Una storia rossoblù con tante contraddizioni. I motivi per reputare tale quella del giocatore con il club sono molteplici. Intanto, l’anomalia più visibile: perché convocare regolarmente per gli impegni ufficiali un elemento che, stando a un grave infortunio mai superato dichiarato oggi da Jankto, non sarebbe stato comunque in grado di scendere mai in campo?

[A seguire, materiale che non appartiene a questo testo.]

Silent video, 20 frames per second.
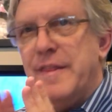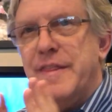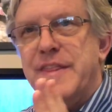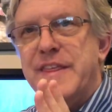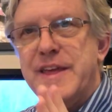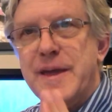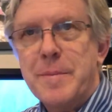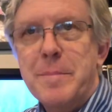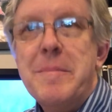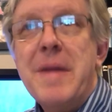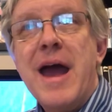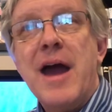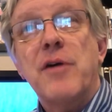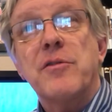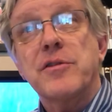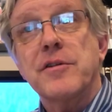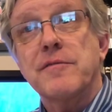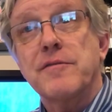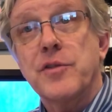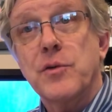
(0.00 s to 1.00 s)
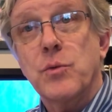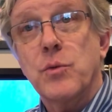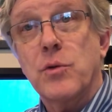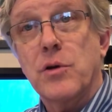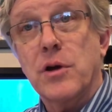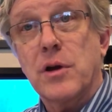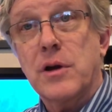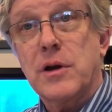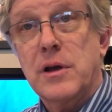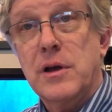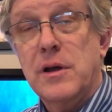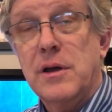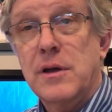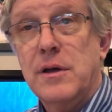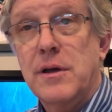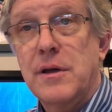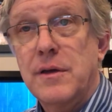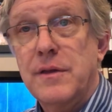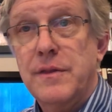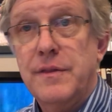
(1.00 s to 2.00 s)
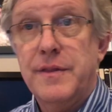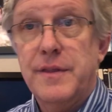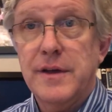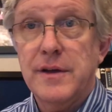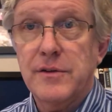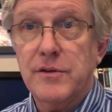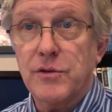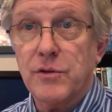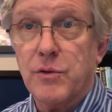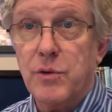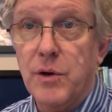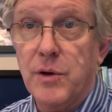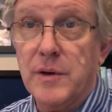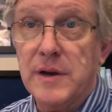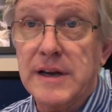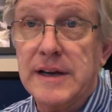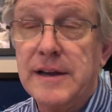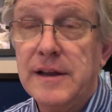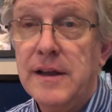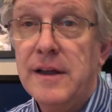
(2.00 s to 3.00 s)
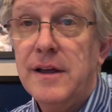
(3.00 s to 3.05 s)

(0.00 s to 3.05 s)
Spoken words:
the amount of the work that you're quoting.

In occasione di 28 partite sulle 38 della Serie A 2024-25, il ceco ha fatto parte della panchina; 4 match saltati per problemi influenzali; gli altri 6 a causa della caviglia infortunata tra settembre e ottobre 2024, più un episodio dello scorso maggio: questa è stata, nel dettaglio, l’annata dell’ex nazionale ceco secondo le informazioni ufficiali a disposizione. Annata in cui, per la prima e unica volta della carriera, non ha disputato alcun minuto in campionato o coppa nazionale.
È difficile portare avanti tutti sulla stessa linea. Lui è un esterno su ambo le fasce, ma nasce mezz’ala. Non per tutti è possibile essere al centro del progetto, ma lui fa bene a non rallentare il suo processo di lavoro. Nel momento in cui toccherà a lui dovrà sfruttare l’occasione. Prima o poi arriverà.
(Davide Nicola, 28 novembre 2024, prima di Cagliari-Verona)
Chance per Ciocci, che non ha ancora debuttato tra i pali del Cagliari, dopo tutte le vicissitudini del ragazzo e l’assenza di Caprile? A Giuseppe, come a Jankto, voglio un bene dell’anima così come a tutti i miei giocatori. Però ho preparato la partita in modo da essere il più competitivo possibile: sia lui che Jankto, se non hanno giocato nemmeno una partita, evidentemente non sono stati reputati al giusto livello per poterlo fare. Poi, se ci sarà la possibilità di gratificare chi non ha mai fatto mancare il suo impegno nel corso della stagione, lo farò volentieri.
(Davide Nicola, 22 maggio 2025, prima di Napoli-Cagliari)
Dunque, Jankto non è mai stato ritenuto all’altezza di poter giocare e lo si è venuto a sapere prima dell’ultima giornata dello scorso campionato: soprattutto nei primi mesi della sua gestione, l’argomento era stato affrontato con Nicola in conferenza stampa. Non è mai arrivata la sensazione che il centrocampista fosse all’interno del progetto, seppur con qualche timido segno d’incoraggiamento.
Negli occhi di chi scrive, resta l’amarezza di aver notato le visibili difficoltà di Jankto in più occasioni durante le amichevoli rossoblù sul territorio, sia durante la gestione Ranieri che Nicola, in netto contrasto con i requisiti minimi di un calciatore professionista a certi livelli.
Ad ogni modo, si chiude un capitolo per il ragazzo e se ne apriranno tanti altri. Con l’augurio di trovare serenità e soddisfazioni, magari con lo stesso sorriso che regalò ai presenti l’11 luglio 2023, quando sbarcò all’aeroporto di Elmas.